Skin cancer is the most common type of cancer, with more than 3 million cases diagnosed in the US each year. If found early, skin cancer can usually be cured and is responsible for less than 1 percent of all cancer deaths.
Forms of skin cancer
Basal cell carcinoma accounts for about 80 percent of skin cancers. It usually develops on the head and neck, although it can be found anywhere on the skin. It is mainly caused by sun exposure or develops in people who received radiation therapy as children. This type of skin cancer usually grows slowly and rarely spreads to other parts of the body.
Squamous cell carcinoma accounts for about 20 percent of skin cancers. It is mainly caused by sun exposure, so it may be diagnosed on many regions of the skin. Skin that has been burned, damaged by chemicals, or exposed to X-rays may also develop this cancer. Squamous cell carcinoma is commonly found on the lips; at sites of a long-standing scar; and on the skin outside the mouth, anus, and a woman’s vagina. About 2 to 5 percent of squamous cell carcinomas spread to other parts of the body.
Merkel cell cancer (also called neuroendocrine carcinoma of the skin or trabecular cancer) is rare and highly aggressive. It begins in hormone-producing cells just beneath the skin and in the hair follicles and is usually found in the head and neck region.
Melanoma is one of the most serious forms of skin cancer. It can grow deep into the skin, called invasive melanoma.
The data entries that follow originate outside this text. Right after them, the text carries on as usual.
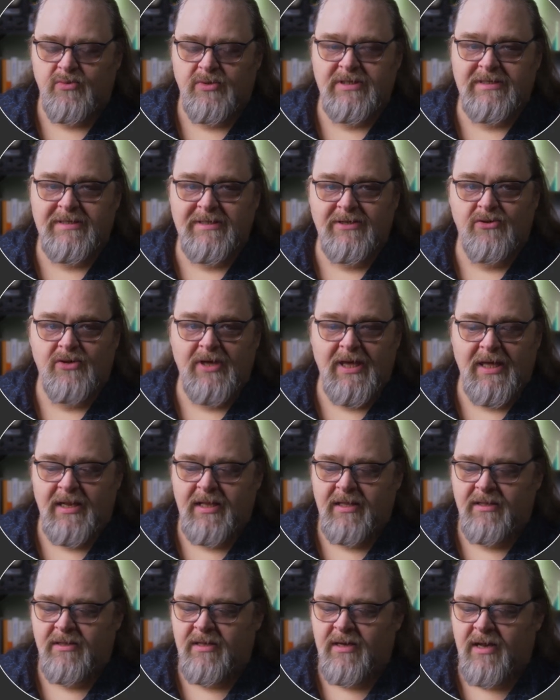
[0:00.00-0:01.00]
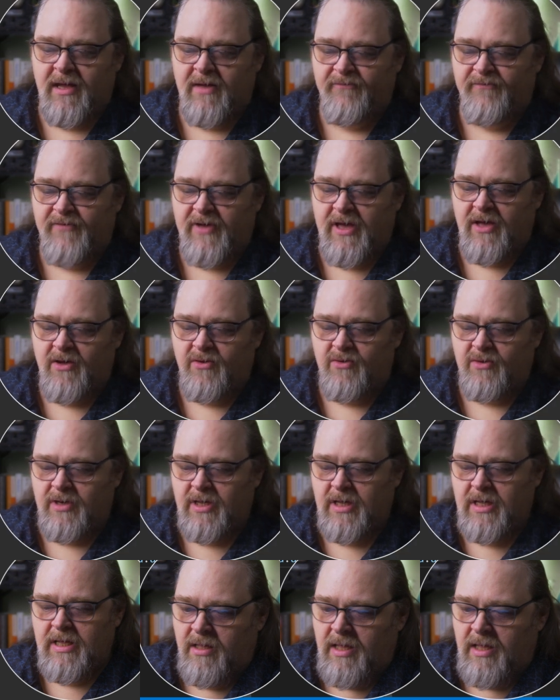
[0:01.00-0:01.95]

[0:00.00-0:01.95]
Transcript: we're still getting the not found.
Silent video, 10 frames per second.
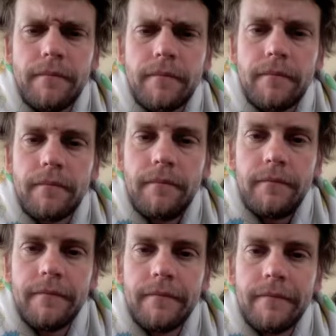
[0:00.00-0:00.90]

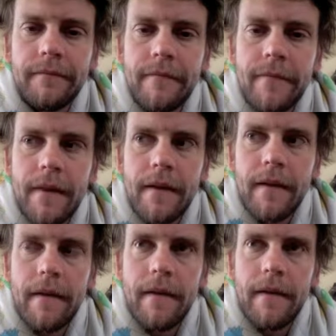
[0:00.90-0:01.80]

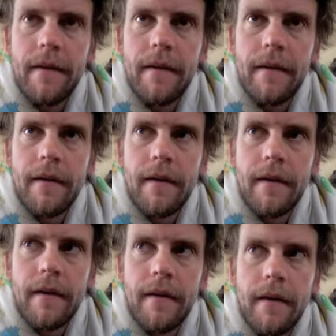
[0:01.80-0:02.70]

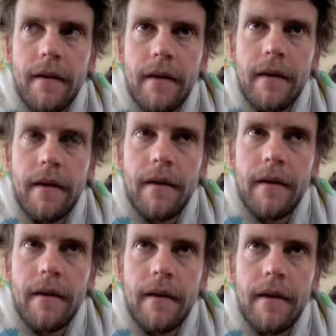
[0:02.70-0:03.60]
(no one is talking)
It can also invade lymph nodes and blood vessels and spread to distant parts of the body, called metastatic melanoma. This form of skin cancer can develop anywhere on the body, including the head and neck, the skin under the fingernails, the genitals, and even the soles of the feet or palms of the hands.
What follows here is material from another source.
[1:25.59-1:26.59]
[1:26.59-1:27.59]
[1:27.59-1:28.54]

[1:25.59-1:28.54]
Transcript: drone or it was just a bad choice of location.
Additional, rare types of skin cancer include Karposi sarcoma, various other sarcomas, cutaneous (skin) lymphoma, and skin adnexal tumors.
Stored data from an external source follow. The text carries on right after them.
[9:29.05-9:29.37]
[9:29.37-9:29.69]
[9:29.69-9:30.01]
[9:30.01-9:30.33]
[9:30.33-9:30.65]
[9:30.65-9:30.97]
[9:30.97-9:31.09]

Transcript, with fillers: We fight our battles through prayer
Risk factors for skin cancer
Sun exposure — Exposure to ultraviolet (UV) radiation from the sun plays a major role in skin cancer development. Skin cancer risk is higher for people who live at high altitudes or in areas with bright sunlight year-round, and who spend a lot of time outside during the midday hours. Recreational suntanning also increases risk. Although ultraviolet type B (UVB) radiation exposure appears to be more closely linked with skin cancer, newer research suggests that ultraviolet type A (UVA) may also play a role.
Artificial tanning — People who use tanning beds, tanning parlors, or sun lamps have an increased risk of developing all types of skin cancer. There is no safe amount of indoor tanning, and greater use increases the risk.
Fair skin — People with a fair complexion, blond or red hair, blue eyes, and freckles, or whose skin tends to burn rather than tan, have a higher risk of developing skin cancer. People with albinism, an inherited lack of skin pigment, have a high skin cancer risk.
Race/ethnicity — A person of any race or ethnicity can develop skin cancer. Melanoma rates are about 20 times higher in white people than in African-Americans. White people are also most likely to develop Merkel cell cancer, but some African-Americans and people of Polynesian descent also develop the disease.
Gender— The number of older white men and younger white women who have developed skin cancer has increased in recent years. Men are more likely than women to develop basal and squamous cell skin cancers. Men are also more likely to develop Merkel cell cancer. In the US, melanoma risk varies by age. Before age 50, the risk is higher for women; after age 50, the risk is higher for men.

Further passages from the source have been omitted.